- _MATERIAL PROVIDED_
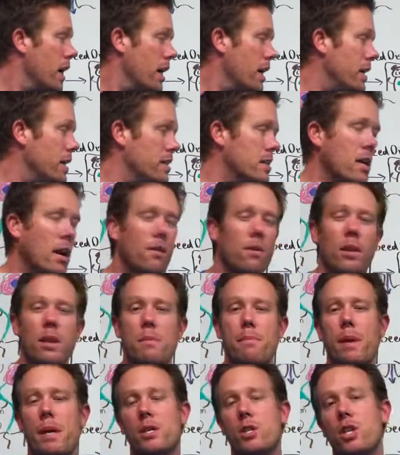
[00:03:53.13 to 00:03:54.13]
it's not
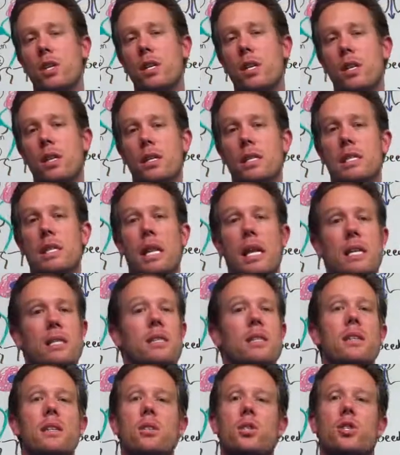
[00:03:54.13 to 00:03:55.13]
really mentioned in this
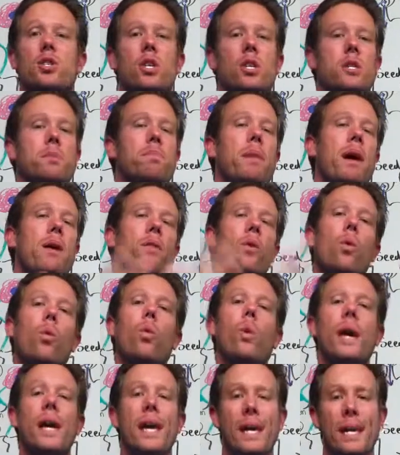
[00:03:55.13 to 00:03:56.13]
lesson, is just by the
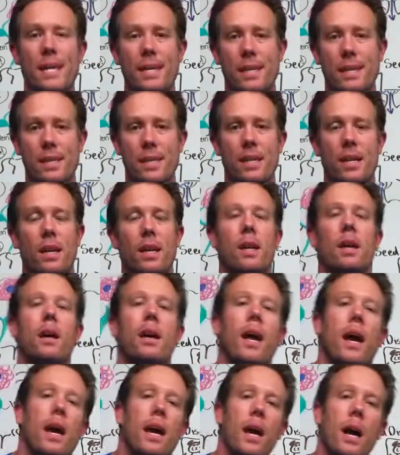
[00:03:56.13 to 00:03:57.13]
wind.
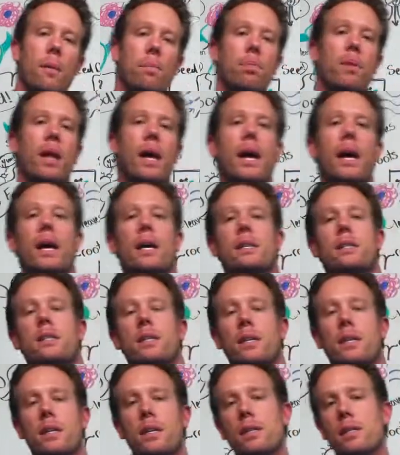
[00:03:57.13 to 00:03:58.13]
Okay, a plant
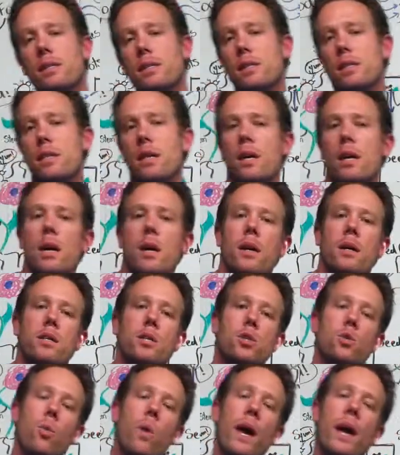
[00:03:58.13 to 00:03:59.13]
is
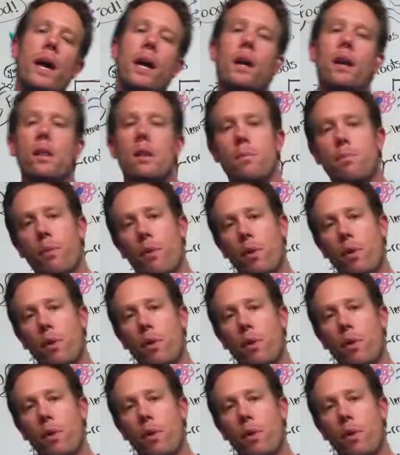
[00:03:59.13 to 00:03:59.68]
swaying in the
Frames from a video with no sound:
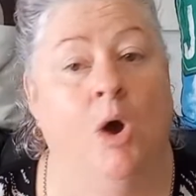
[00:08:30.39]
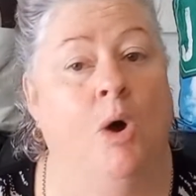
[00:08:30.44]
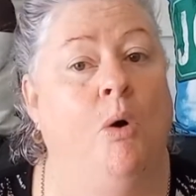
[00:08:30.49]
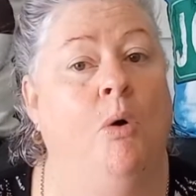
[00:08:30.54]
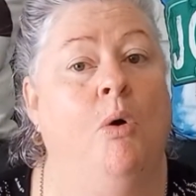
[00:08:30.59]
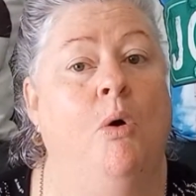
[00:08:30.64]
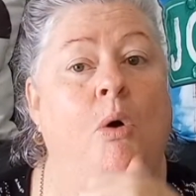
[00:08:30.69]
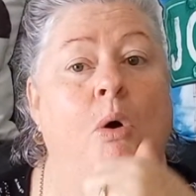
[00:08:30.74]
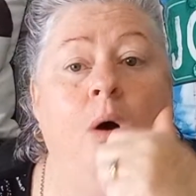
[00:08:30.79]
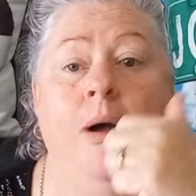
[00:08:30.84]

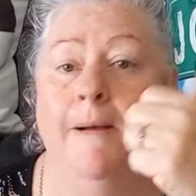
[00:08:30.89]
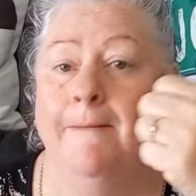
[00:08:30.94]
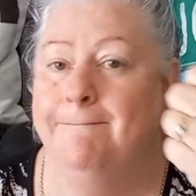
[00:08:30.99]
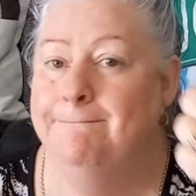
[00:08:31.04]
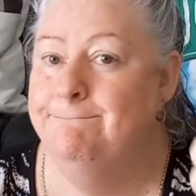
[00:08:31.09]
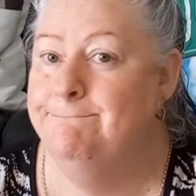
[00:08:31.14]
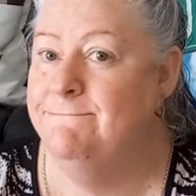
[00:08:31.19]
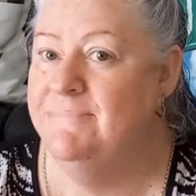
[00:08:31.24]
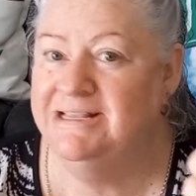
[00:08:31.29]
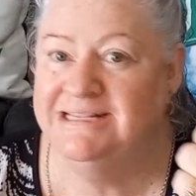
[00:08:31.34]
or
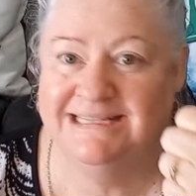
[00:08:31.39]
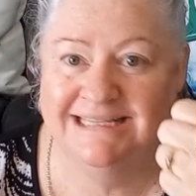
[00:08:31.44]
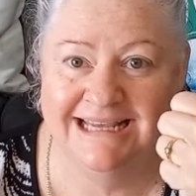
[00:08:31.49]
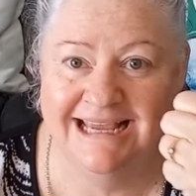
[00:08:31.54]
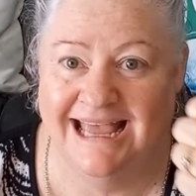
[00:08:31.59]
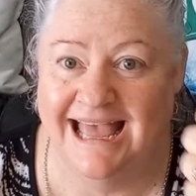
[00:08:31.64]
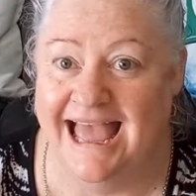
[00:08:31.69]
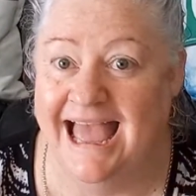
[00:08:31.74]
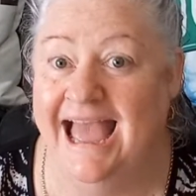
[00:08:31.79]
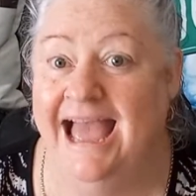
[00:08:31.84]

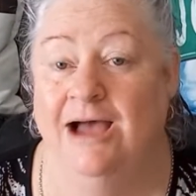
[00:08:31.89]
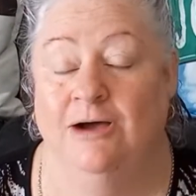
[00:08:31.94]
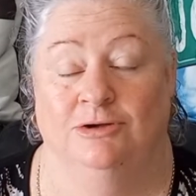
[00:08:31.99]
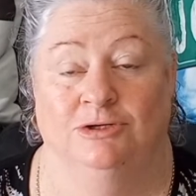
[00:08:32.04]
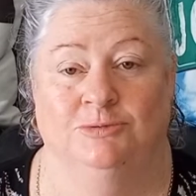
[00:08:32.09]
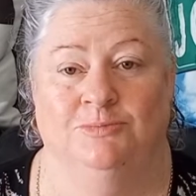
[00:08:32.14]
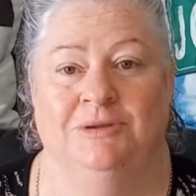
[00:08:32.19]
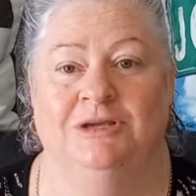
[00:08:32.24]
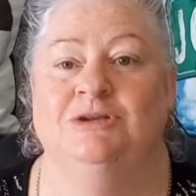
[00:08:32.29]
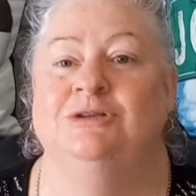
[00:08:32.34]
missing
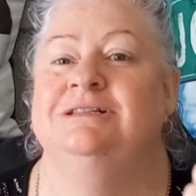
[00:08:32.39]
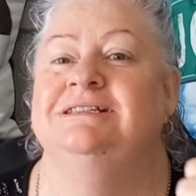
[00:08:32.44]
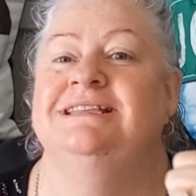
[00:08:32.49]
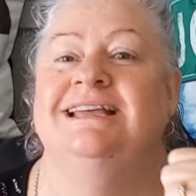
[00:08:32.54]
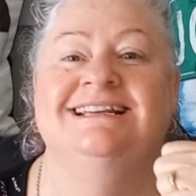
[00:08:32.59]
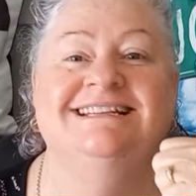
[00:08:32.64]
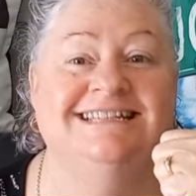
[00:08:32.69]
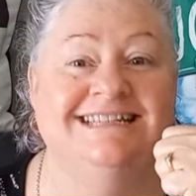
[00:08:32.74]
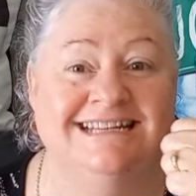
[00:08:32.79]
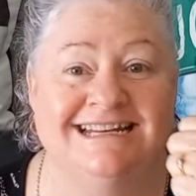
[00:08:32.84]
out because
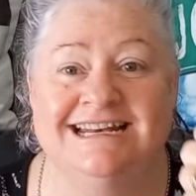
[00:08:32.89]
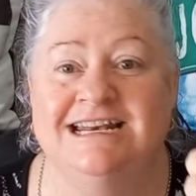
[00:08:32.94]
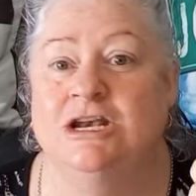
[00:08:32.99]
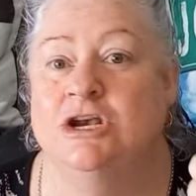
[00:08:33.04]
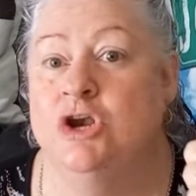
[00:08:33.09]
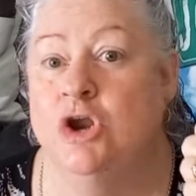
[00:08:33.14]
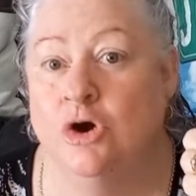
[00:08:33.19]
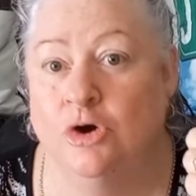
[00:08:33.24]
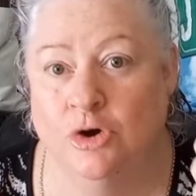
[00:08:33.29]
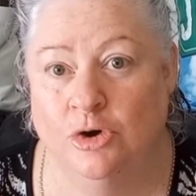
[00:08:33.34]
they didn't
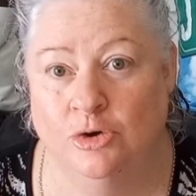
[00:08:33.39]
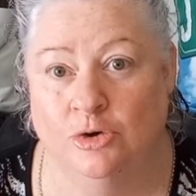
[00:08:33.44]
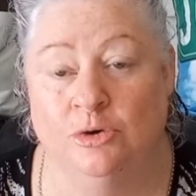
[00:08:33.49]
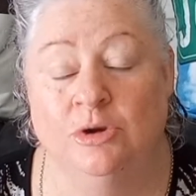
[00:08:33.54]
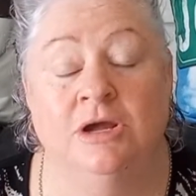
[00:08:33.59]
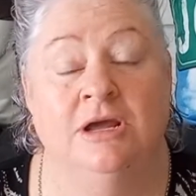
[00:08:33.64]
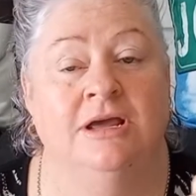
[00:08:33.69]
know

- _HOW TO COMPLETE THIS TASK_
Please give again the entries word for word, starting at the first line and ending with the line that contains "[00:08:31.04]"; include both of those lines but none of the pictures.

- _WRITTEN RESPONSE_
[00:03:53.13 to 00:03:54.13]
it's not
[00:03:54.13 to 00:03:55.13]
really mentioned in this
[00:03:55.13 to 00:03:56.13]
lesson, is just by the
[00:03:56.13 to 00:03:57.13]
wind.
[00:03:57.13 to 00:03:58.13]
Okay, a plant
[00:03:58.13 to 00:03:59.13]
is
[00:03:59.13 to 00:03:59.68]
swaying in the
Frames from a video with no sound:
[00:08:30.39]
[00:08:30.44]
[00:08:30.49]
[00:08:30.54]
[00:08:30.59]
[00:08:30.64]
[00:08:30.69]
[00:08:30.74]
[00:08:30.79]
[00:08:30.84]

[00:08:30.89]
[00:08:30.94]
[00:08:30.99]
[00:08:31.04]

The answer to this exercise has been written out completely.